Stored dataset items
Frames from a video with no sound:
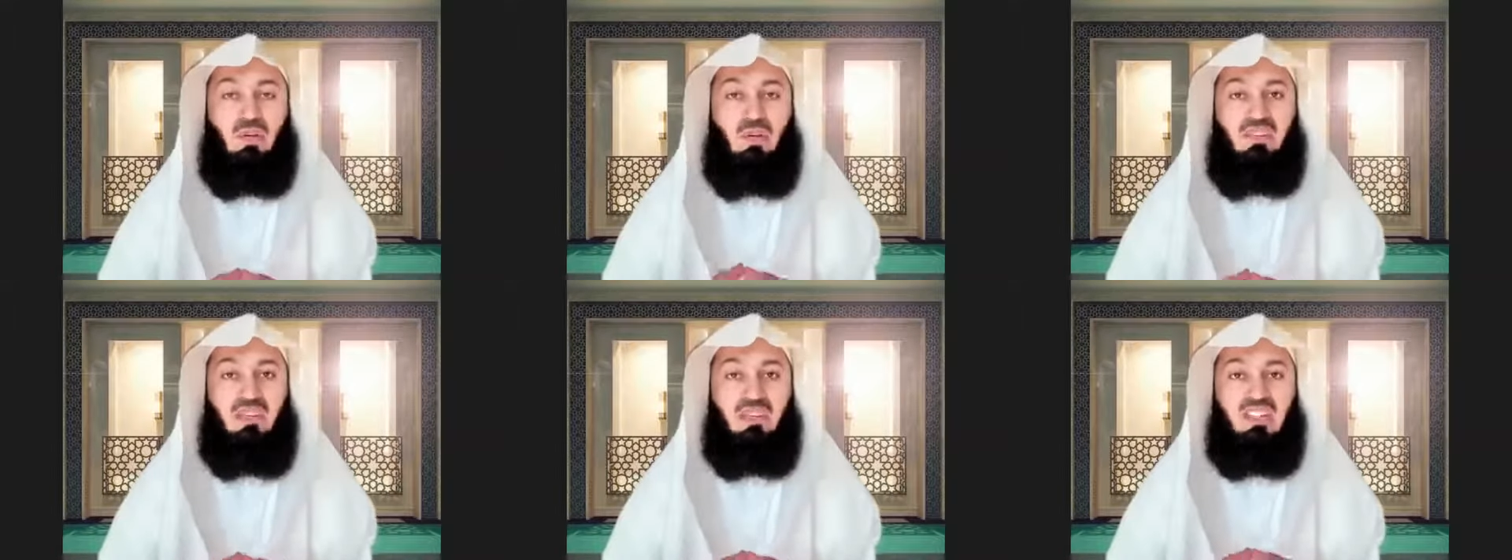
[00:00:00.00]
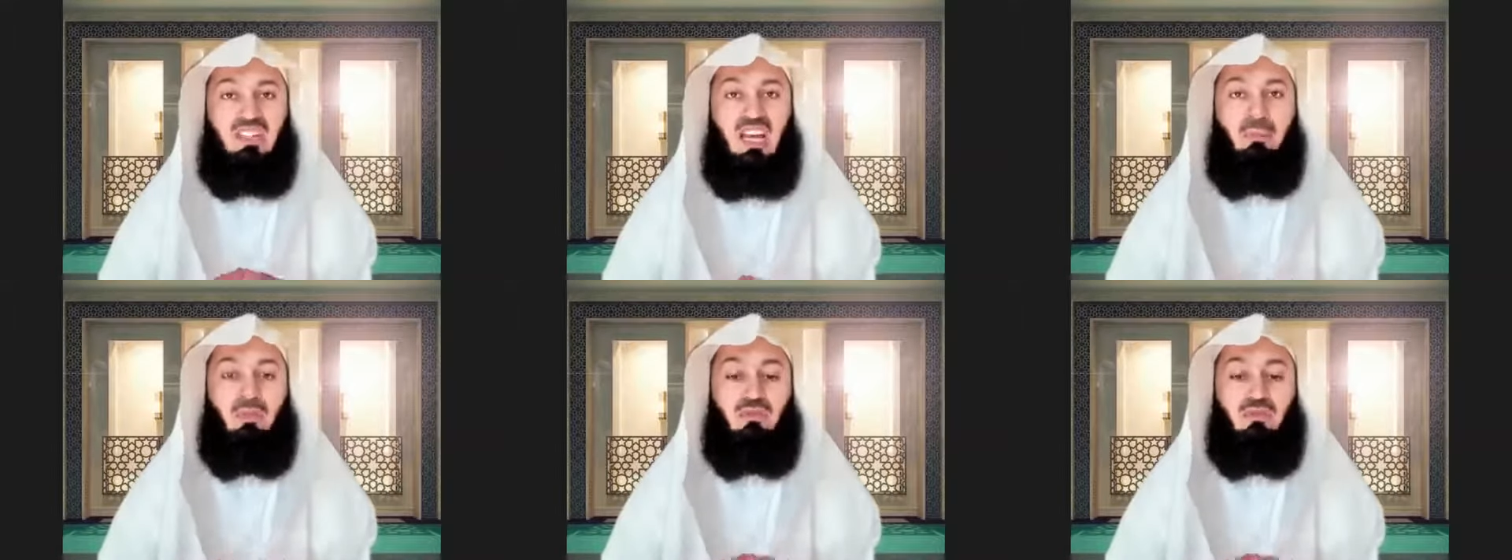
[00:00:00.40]
on the
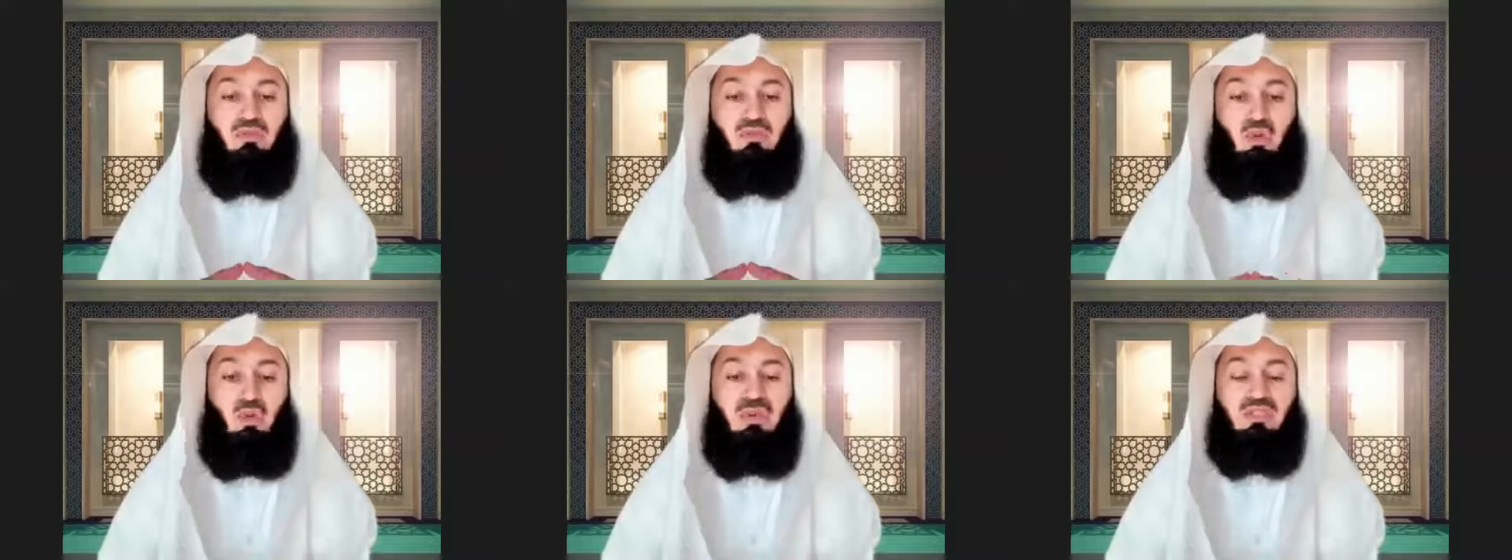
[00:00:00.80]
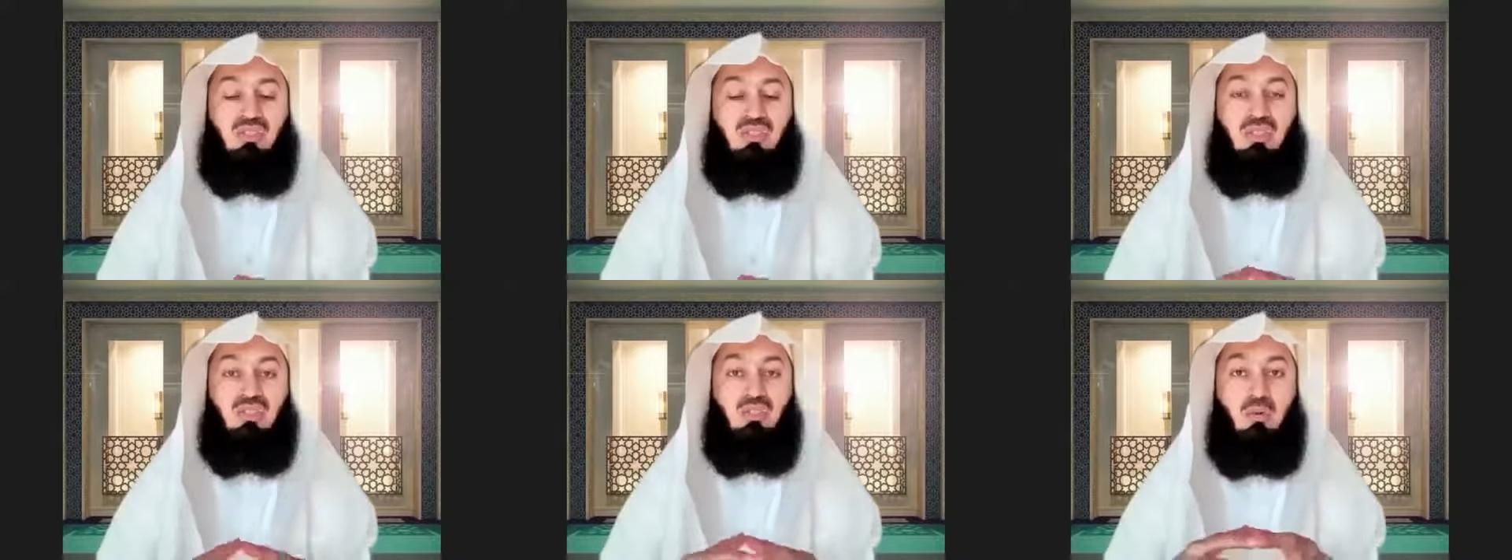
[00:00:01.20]
type of
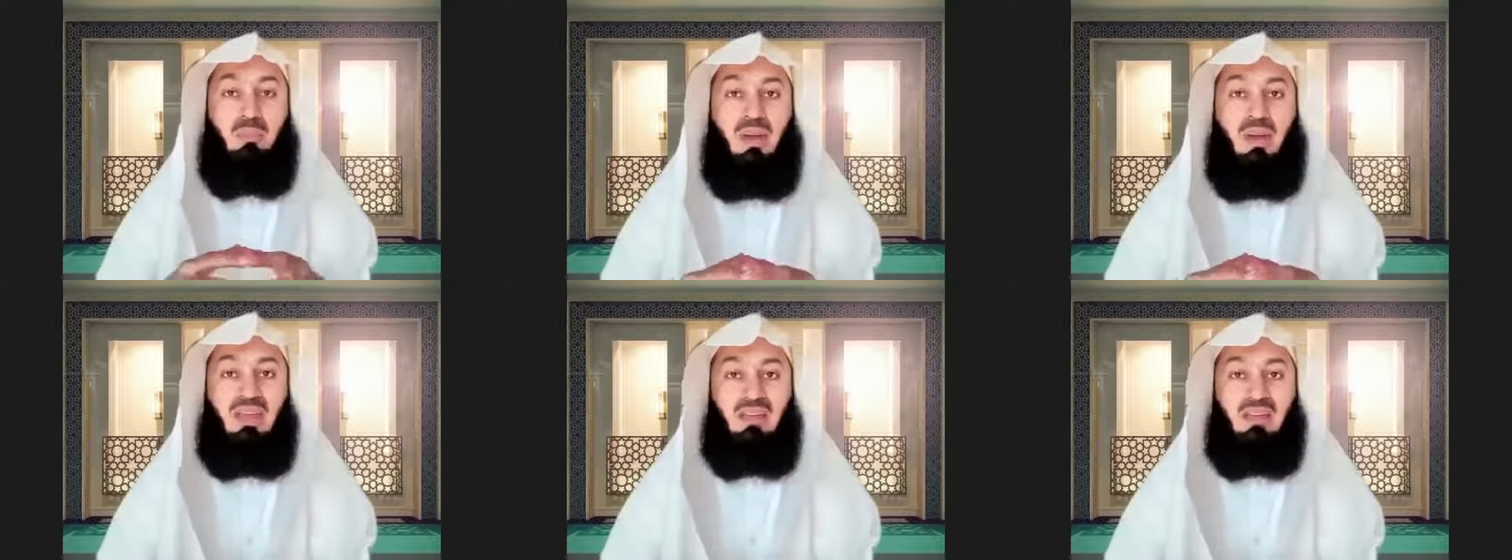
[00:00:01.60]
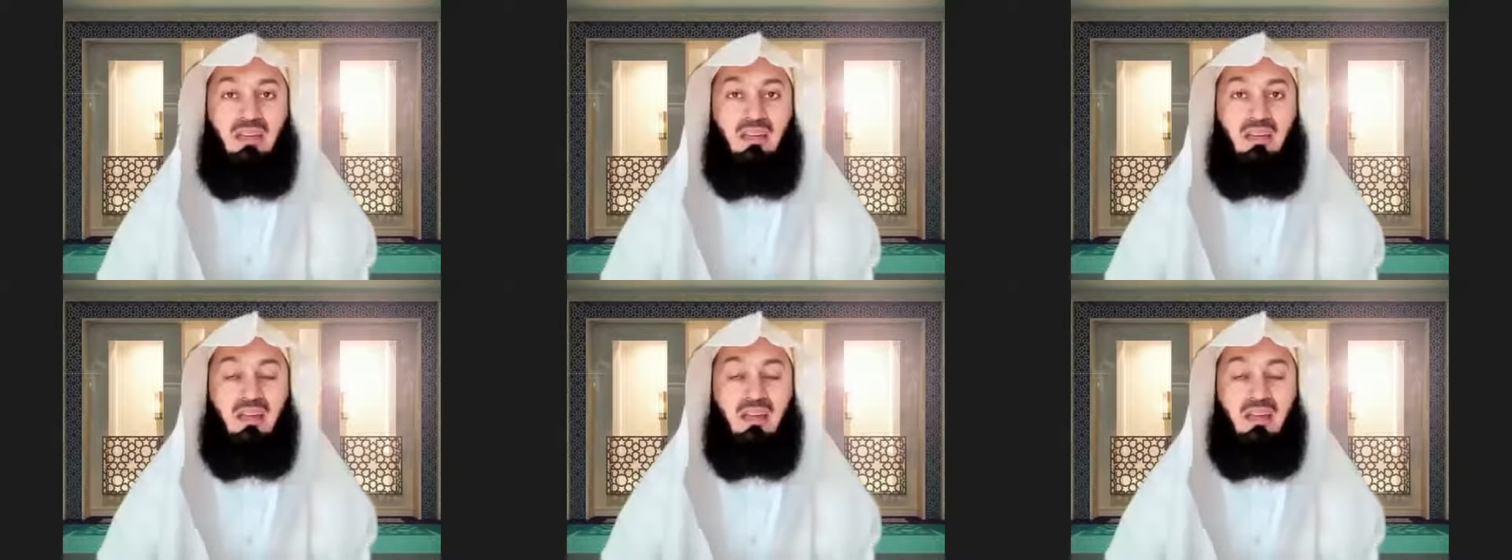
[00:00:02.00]
choices you make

Exercise directions:
Please give again only the lines from the one containing "[00:00:00.40]" through the last line of the entries above, exactly as they stand and without pictures.

Expected answer:
[00:00:00.40]
on the
[00:00:00.80]
[00:00:01.20]
type of
[00:00:01.60]
[00:00:02.00]
choices you make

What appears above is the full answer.